Prickly Pear is believed to be effective for hangover relief from overindulgence in alcohol. In tests, the greatest improvements were seen in symptoms of nausea, loss of appetite and dry mouth. Some researchers have hypothesized that hangovers are caused by inflammation, and Prickly Pear may work to improve hangover by reducing inflammation.
Prickly Pear Cactus has been used to treat eye inflammation, rabies, pimples, dysentery and diarrhea. The action is not clearly understood, but the pectin content is believed to bind to bacteria and cause them to be eliminated from the body and is therefore helpful in treating diarrhea and other conditions associated with bacterial infection. Prickly Pear was once also used to treat gonorrhea.
Used externally, Prickly Pear joints are split open and applied as a healing pad for rheumatic and asthmatic symptoms. Applied to the skin in a salve, it is also used to provide topical relief for sun/windburn, wounds, rash, minor burns, hemorrhoids, insect bites and abrasions, and the pulp is used in shampoo.

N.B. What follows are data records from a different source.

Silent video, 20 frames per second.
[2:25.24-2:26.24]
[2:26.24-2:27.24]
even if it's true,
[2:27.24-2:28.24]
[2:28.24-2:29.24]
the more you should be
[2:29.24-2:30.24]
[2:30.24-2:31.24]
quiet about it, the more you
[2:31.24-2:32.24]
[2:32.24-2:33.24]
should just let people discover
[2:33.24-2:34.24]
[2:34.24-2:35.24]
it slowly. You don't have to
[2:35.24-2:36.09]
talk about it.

Pregnant and nursing women should not use Prickly Pear Cactus Herbal Supplement, nor should those who have severe liver or kidney disease, since there has been limited research into its effects. The herb may cause abdominal bloating, nausea and diarrhea, and it should never be taken in conjunction with prescription diabetes medications, because it may cause hypoglycemia (blood sugar that is too low). Diabetics should always monitor their blood sugar levels carefully.